Can you just formulate your problem with a single vector variable from the start?

I suppose in principle this is always possible, but it would improve readability etc to be able to use multiple names for conceptually different variables.

I think you might have better luck by defining the vector variable first and then giving individual names to new variables which you constrain to be equal to the vector components?

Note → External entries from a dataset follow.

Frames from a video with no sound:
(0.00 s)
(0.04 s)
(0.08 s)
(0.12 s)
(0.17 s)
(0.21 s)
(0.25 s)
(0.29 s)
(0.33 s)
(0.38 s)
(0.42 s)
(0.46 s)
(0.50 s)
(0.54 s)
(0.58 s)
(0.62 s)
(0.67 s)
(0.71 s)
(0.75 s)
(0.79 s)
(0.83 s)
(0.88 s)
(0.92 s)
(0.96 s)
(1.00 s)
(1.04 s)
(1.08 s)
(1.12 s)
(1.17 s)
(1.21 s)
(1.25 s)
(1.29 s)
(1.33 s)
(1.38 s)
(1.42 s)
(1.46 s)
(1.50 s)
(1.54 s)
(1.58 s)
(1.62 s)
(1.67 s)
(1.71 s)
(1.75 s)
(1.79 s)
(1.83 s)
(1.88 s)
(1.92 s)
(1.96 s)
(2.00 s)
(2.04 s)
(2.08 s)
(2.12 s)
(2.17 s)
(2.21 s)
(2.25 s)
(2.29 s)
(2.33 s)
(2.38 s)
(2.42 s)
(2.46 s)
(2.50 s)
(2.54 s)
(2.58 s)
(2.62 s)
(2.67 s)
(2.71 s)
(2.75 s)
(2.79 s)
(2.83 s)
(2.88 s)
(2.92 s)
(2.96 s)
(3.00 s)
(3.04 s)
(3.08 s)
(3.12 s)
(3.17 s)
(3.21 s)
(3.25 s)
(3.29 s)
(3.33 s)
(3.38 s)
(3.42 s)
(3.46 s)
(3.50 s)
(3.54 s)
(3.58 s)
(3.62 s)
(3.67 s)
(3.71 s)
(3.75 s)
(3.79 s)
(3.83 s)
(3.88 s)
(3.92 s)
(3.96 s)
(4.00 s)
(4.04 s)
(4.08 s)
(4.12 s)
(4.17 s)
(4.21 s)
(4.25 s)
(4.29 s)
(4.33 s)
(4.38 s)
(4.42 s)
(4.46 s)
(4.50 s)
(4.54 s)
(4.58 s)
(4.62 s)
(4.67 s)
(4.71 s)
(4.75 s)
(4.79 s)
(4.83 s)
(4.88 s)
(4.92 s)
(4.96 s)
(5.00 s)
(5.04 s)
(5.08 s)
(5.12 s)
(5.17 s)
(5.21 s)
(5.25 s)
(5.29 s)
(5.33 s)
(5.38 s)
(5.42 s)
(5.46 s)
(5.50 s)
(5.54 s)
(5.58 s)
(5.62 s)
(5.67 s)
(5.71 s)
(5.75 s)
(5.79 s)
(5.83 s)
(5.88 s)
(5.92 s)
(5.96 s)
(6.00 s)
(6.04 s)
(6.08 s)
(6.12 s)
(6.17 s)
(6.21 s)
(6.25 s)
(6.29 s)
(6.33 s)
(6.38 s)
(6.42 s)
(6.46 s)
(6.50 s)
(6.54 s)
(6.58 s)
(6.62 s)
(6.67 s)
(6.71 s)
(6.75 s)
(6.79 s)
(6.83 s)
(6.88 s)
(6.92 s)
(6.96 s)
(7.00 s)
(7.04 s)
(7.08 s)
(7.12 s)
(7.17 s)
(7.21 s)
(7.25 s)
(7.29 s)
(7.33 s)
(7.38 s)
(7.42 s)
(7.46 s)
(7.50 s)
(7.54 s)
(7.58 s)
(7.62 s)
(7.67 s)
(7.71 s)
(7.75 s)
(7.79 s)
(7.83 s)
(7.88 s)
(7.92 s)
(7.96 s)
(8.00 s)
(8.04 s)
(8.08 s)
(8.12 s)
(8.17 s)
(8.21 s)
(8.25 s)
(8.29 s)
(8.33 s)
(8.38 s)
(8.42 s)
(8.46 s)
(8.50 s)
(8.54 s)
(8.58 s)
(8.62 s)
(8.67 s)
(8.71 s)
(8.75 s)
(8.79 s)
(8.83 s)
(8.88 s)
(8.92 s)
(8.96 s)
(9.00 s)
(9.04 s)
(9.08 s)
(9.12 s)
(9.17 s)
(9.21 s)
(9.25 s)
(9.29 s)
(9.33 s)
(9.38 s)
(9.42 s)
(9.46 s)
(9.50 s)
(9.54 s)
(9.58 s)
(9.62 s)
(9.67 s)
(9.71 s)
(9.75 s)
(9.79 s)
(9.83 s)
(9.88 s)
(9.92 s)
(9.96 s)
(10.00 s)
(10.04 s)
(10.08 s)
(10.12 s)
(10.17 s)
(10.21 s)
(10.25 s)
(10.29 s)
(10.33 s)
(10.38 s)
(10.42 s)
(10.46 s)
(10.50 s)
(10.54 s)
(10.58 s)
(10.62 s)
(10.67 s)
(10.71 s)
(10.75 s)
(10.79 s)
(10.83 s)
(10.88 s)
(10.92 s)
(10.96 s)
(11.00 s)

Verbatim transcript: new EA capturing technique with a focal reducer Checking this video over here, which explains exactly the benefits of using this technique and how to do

You can combine scalar variables into a vector-valued variable using hcat or vcat.

julia> using Convex

julia> import SCS

julia> x = Variable(1)
Variable
size: (1, 1)
sign: real
vexity: affine
id: 351…156

julia> y = Variable(1)
Variable
size: (1, 1)
sign: real
vexity: affine
id: 464…161

julia> z = Variable(1)
Variable
size: (1, 1)
sign: real
vexity: affine
id: 749…425

julia> problem = minimize(x + y + z, norm(hcat(x, y, z)) <= 1)
minimize
└─ + (affine; real)
   ├─ real variable (id: 351…156)
   ├─ real variable (id: 464…161)
   └─ real variable (id: 749…425)
subject to
└─ <= constraint (convex)
   ├─ norm2 (convex; positive)
   │  └─ hcat (affine; real)
   │     ├─ …
   │     ├─ …
   │     └─ …
   └─ 1

status: `solve!` not called yet

julia> solve!(problem, SCS.Optimizer)
------------------------------------------------------------------
	       SCS v3.2.3 - Splitting Conic Solver
	(c) Brendan O'Donoghue, Stanford University, 2012
------------------------------------------------------------------
problem:  variables n: 5, constraints m: 6
cones: 	  z: primal zero / dual free vars: 1
	  l: linear vars: 1
	  q: soc vars: 4, qsize: 1
settings: eps_abs: 1.0e-04, eps_rel: 1.0e-04, eps_infeas: 1.0e-07
	  alpha: 1.50, scale: 1.00e-01, adaptive_scale: 1
	  max_iters: 100000, normalize: 1, rho_x: 1.00e-06
	  acceleration_lookback: 10, acceleration_interval: 10
lin-sys:  sparse-direct-amd-qdldl
	  nnz(A): 9, nnz(P): 0
------------------------------------------------------------------
 iter | pri res | dua res |   gap   |   obj   |  scale  | time (s)
------------------------------------------------------------------
     0| 1.68e+01  1.68e+00  6.00e+01 -3.00e+01  1.00e-01  8.72e-05 
    50| 3.30e-06  1.39e-09  2.86e-06 -1.73e+00  1.00e-01  1.17e-04 
------------------------------------------------------------------
status:  solved
timings: total: 1.19e-04s = setup: 6.81e-05s + solve: 5.12e-05s
	 lin-sys: 9.65e-06s, cones: 5.73e-06s, accel: 2.43e-06s
------------------------------------------------------------------
objective = -1.732052
------------------------------------------------------------------

julia> evaluate(x), evaluate(y), evaluate(z)
(-0.5773512251810479, -0.5773512251810479, -0.5773512251810479)
3 Likes

Thank you! Of course this perfectly answers my question. Thanks also @gdalle ; what you suggest would work as well I think but it is very nice to be able to write things using multiple variables when this is convenient.